What you have to do: Return the lines of the data below starting at the one holding "Video frames at" and ending at the one holding "Word for word: l'essere", word for word, leaving every picture out.

Saved entries
--- START ---

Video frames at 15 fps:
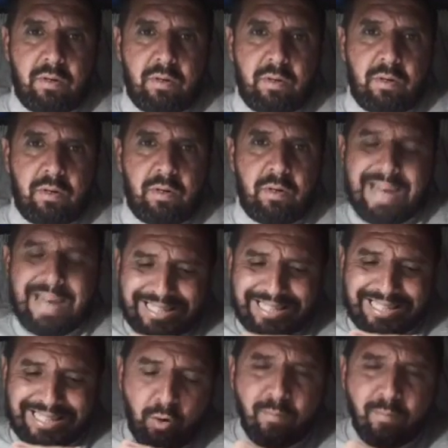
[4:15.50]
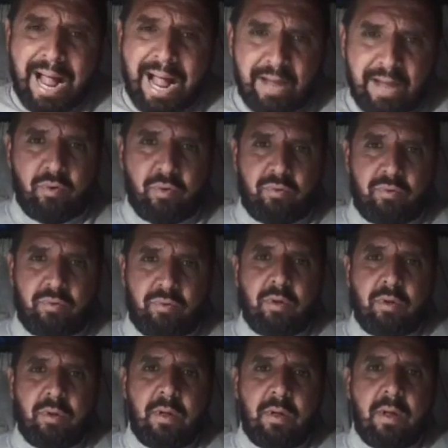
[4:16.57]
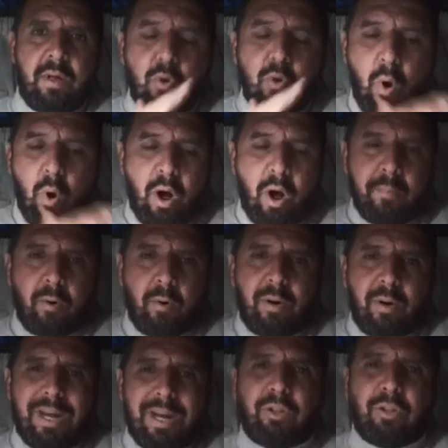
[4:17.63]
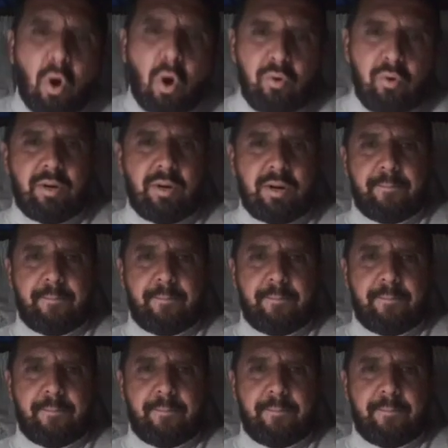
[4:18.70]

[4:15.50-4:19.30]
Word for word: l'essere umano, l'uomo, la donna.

--- END ---
--- START ---

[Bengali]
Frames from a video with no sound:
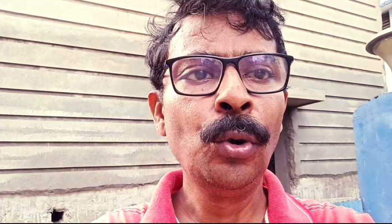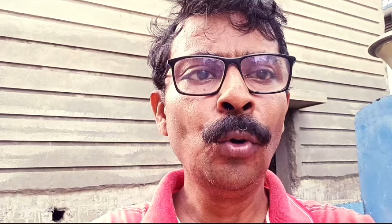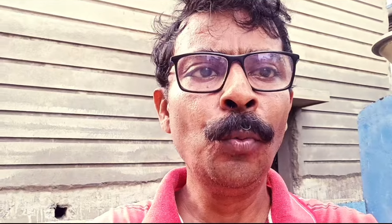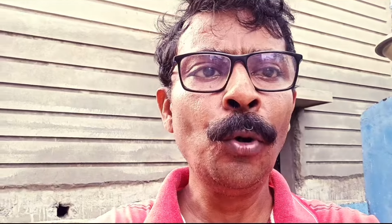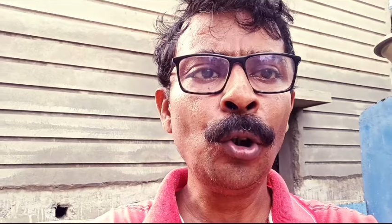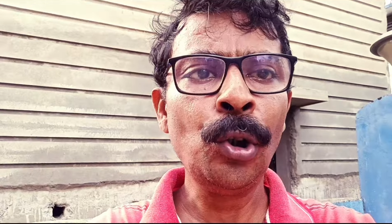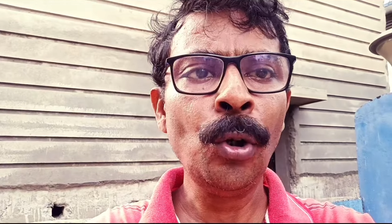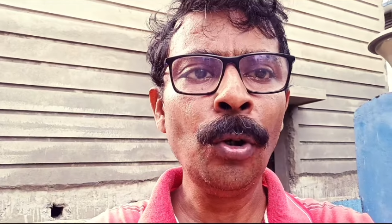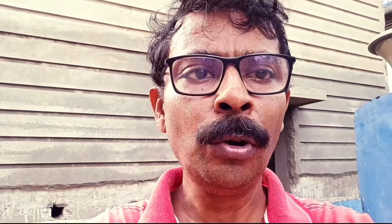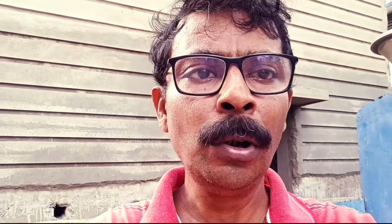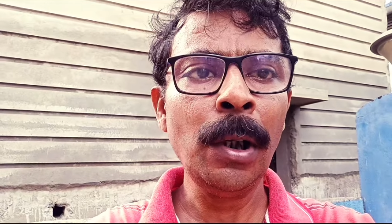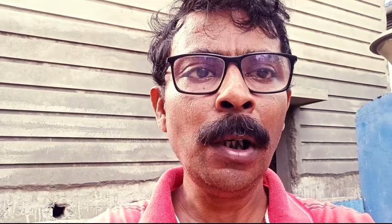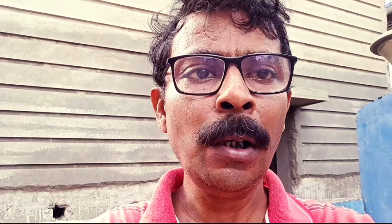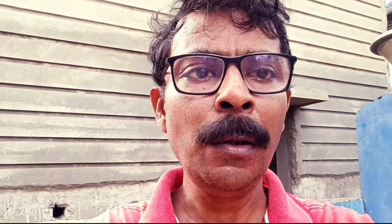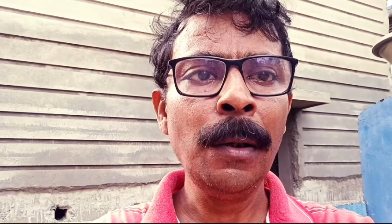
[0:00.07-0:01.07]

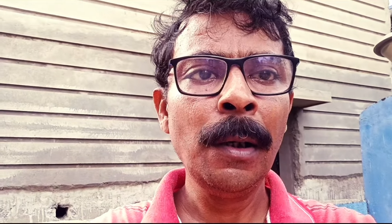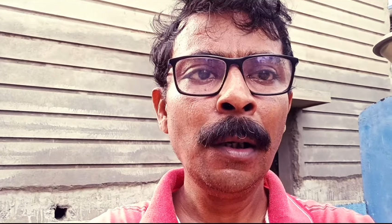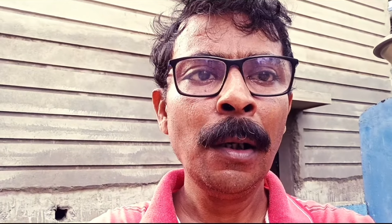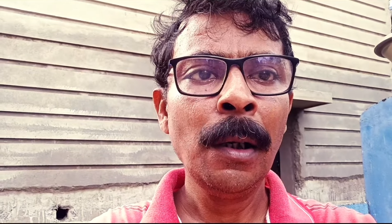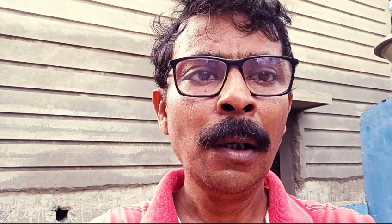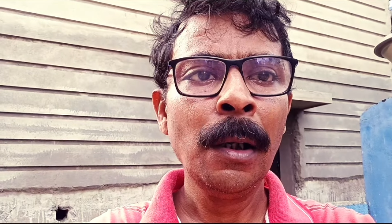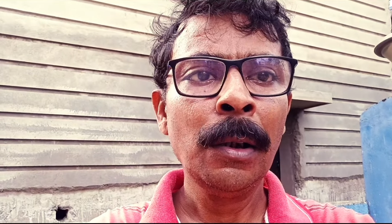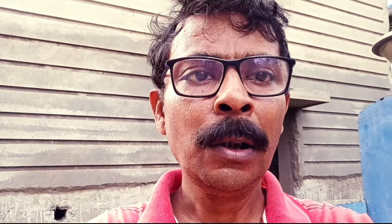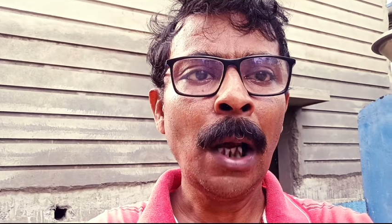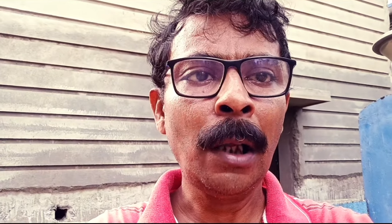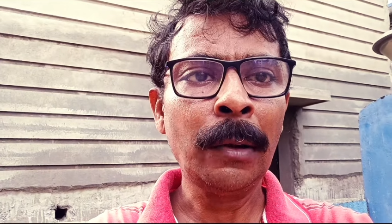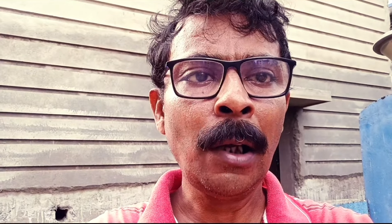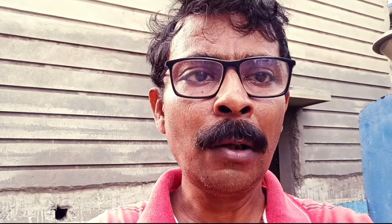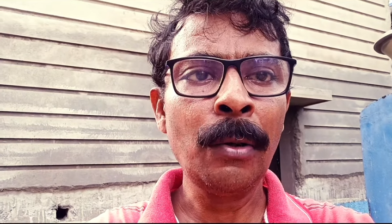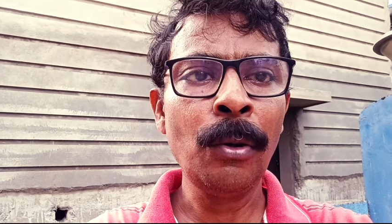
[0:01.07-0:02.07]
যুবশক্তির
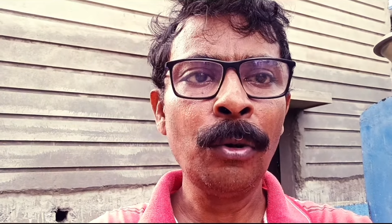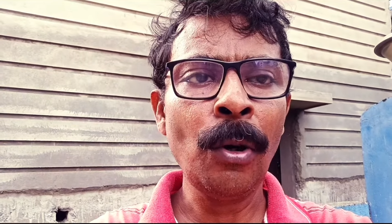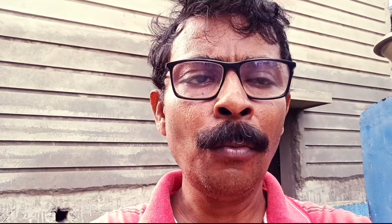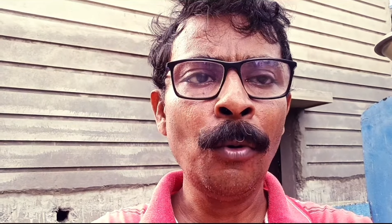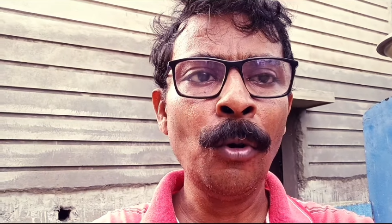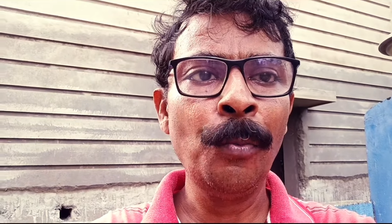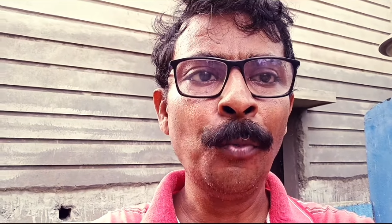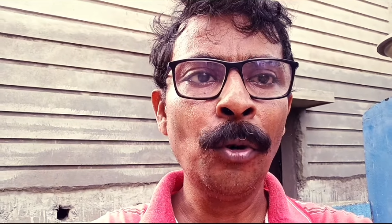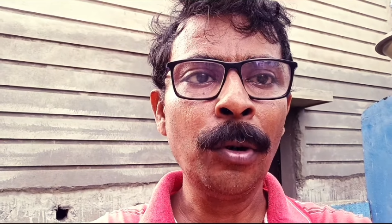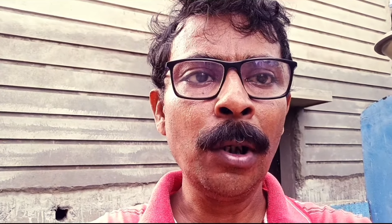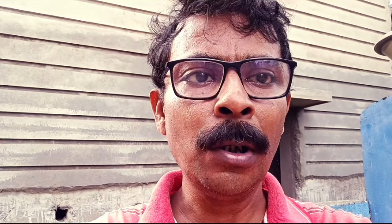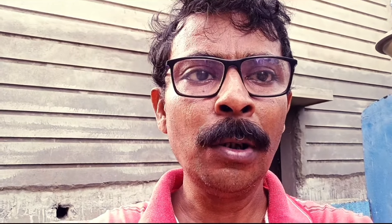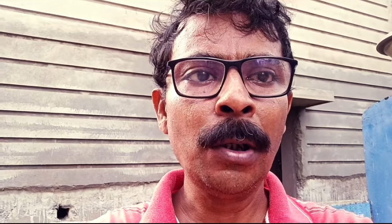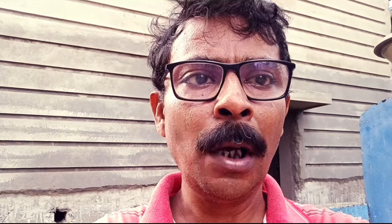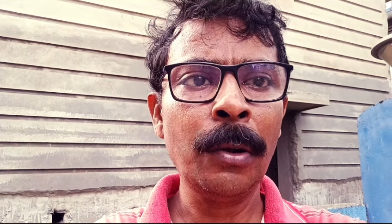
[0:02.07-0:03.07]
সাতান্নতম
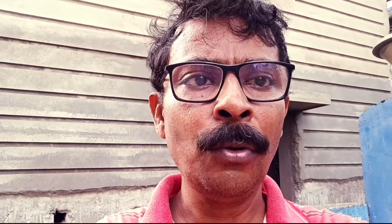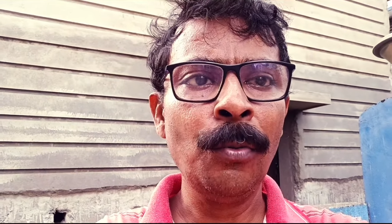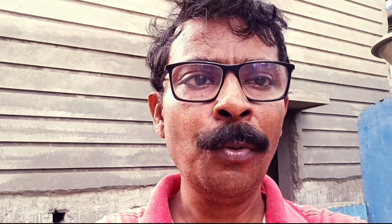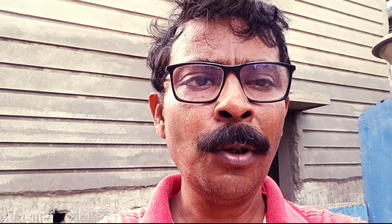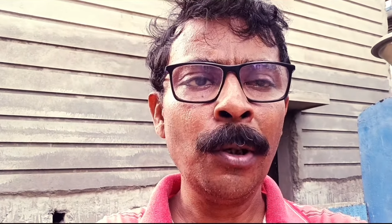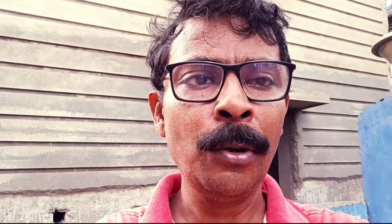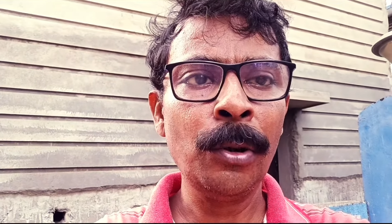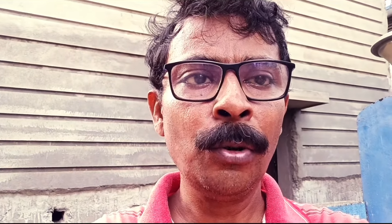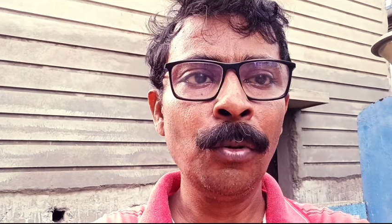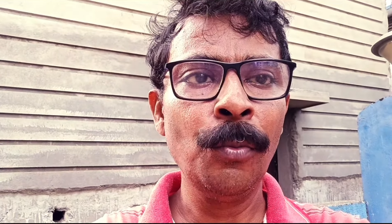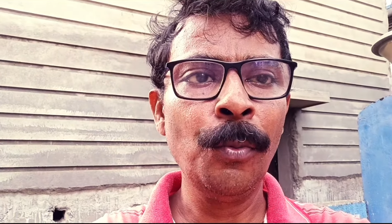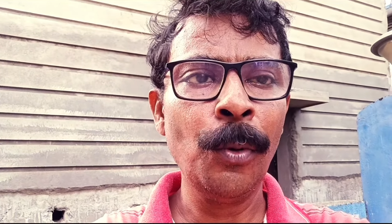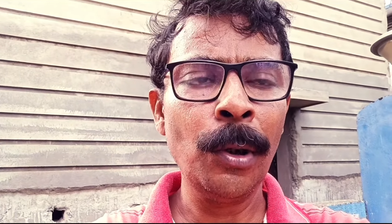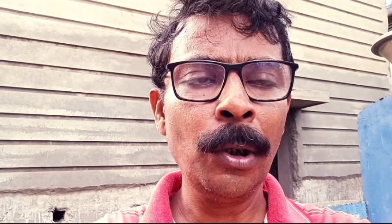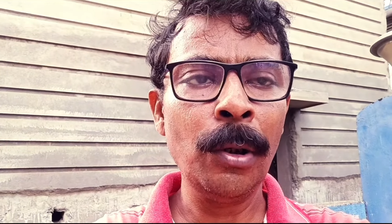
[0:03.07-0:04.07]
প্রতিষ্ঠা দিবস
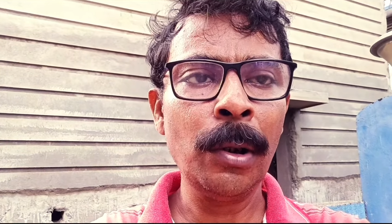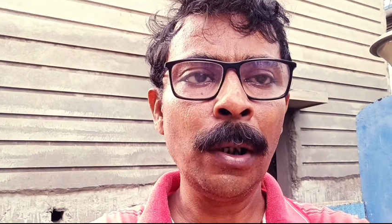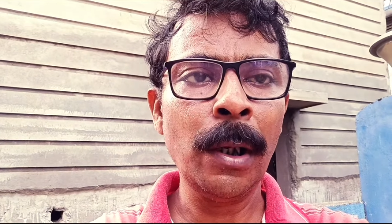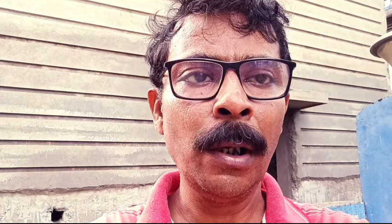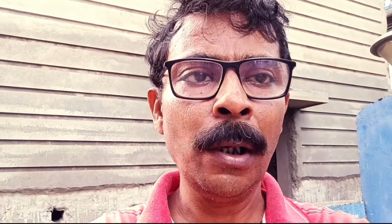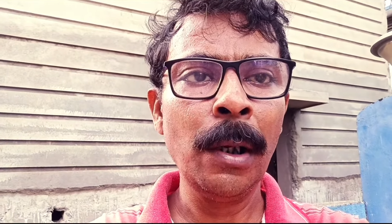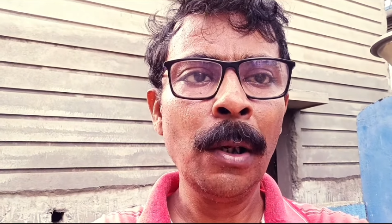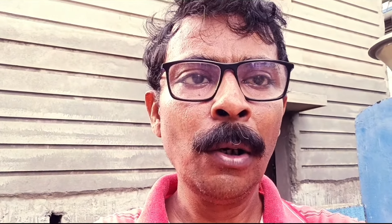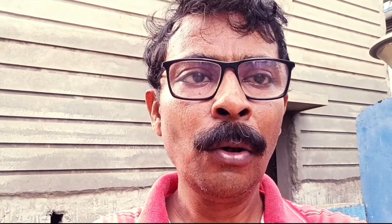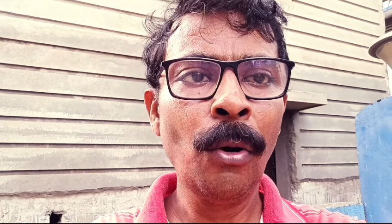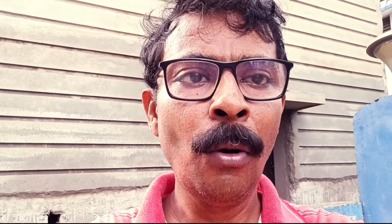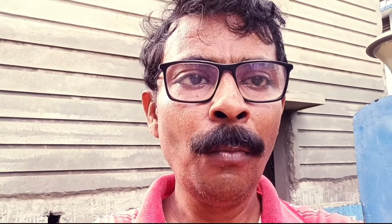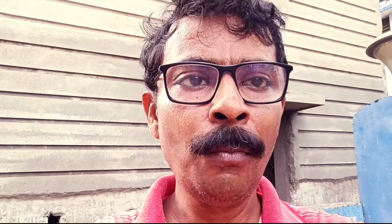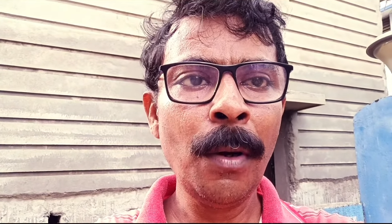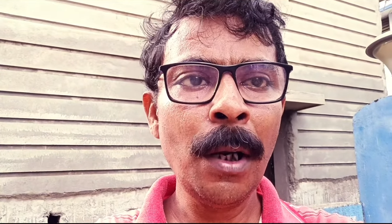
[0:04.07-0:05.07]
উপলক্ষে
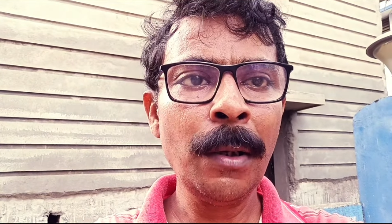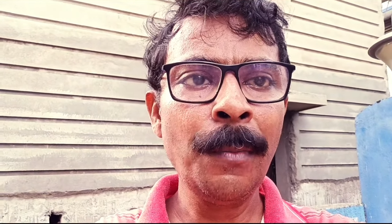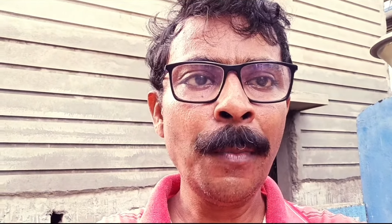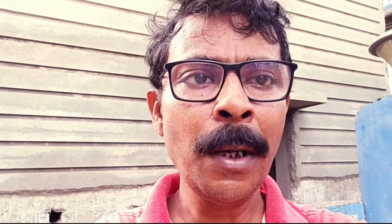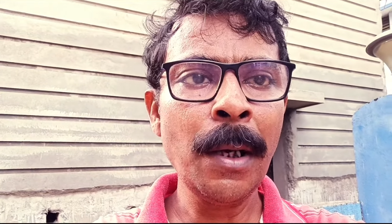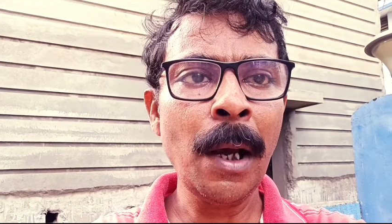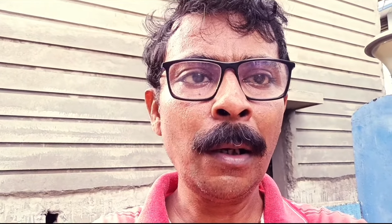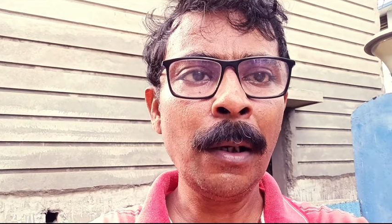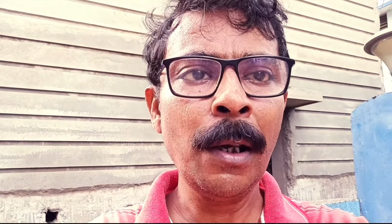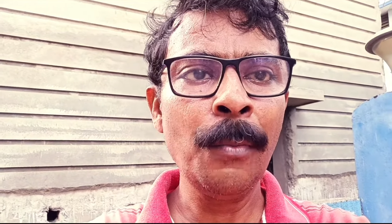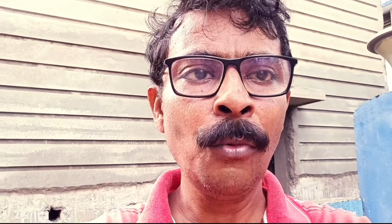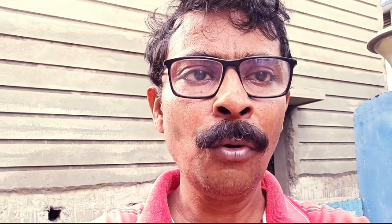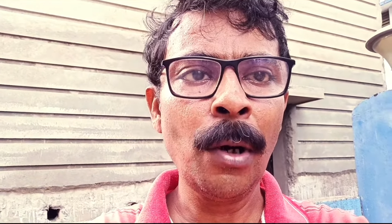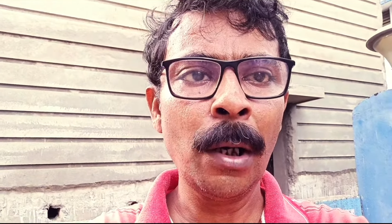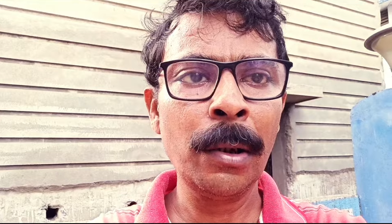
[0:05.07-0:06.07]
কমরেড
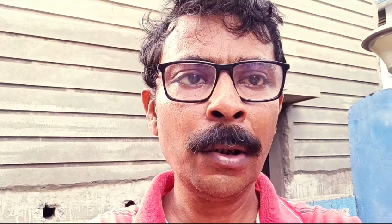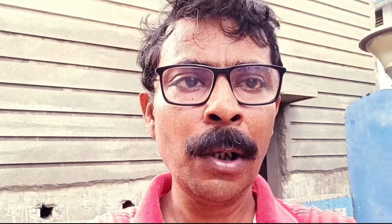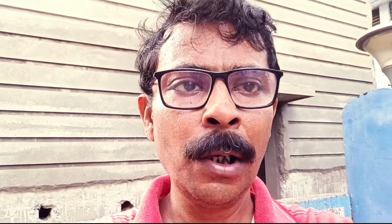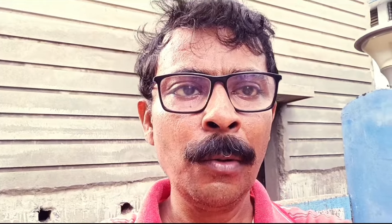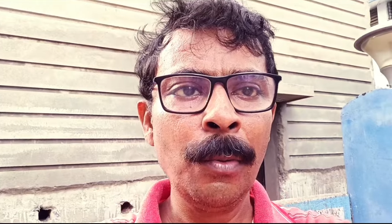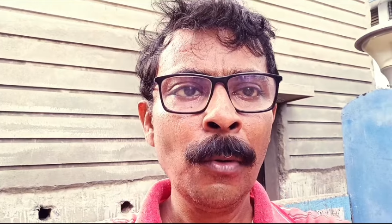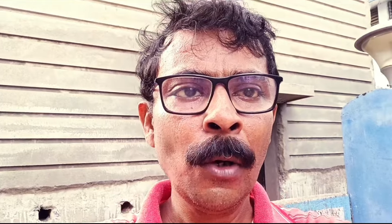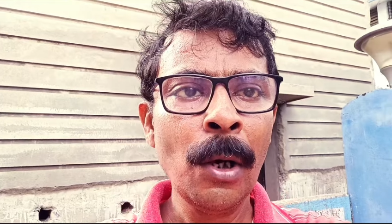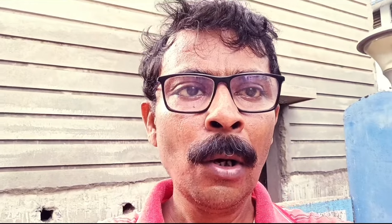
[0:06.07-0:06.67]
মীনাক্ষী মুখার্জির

--- END ---

Solution for this exercise:
Video frames at 15 fps:
[4:15.50]
[4:16.57]
[4:17.63]
[4:18.70]

[4:15.50-4:19.30]
Word for word: l'essere umano, l'uomo, la donna.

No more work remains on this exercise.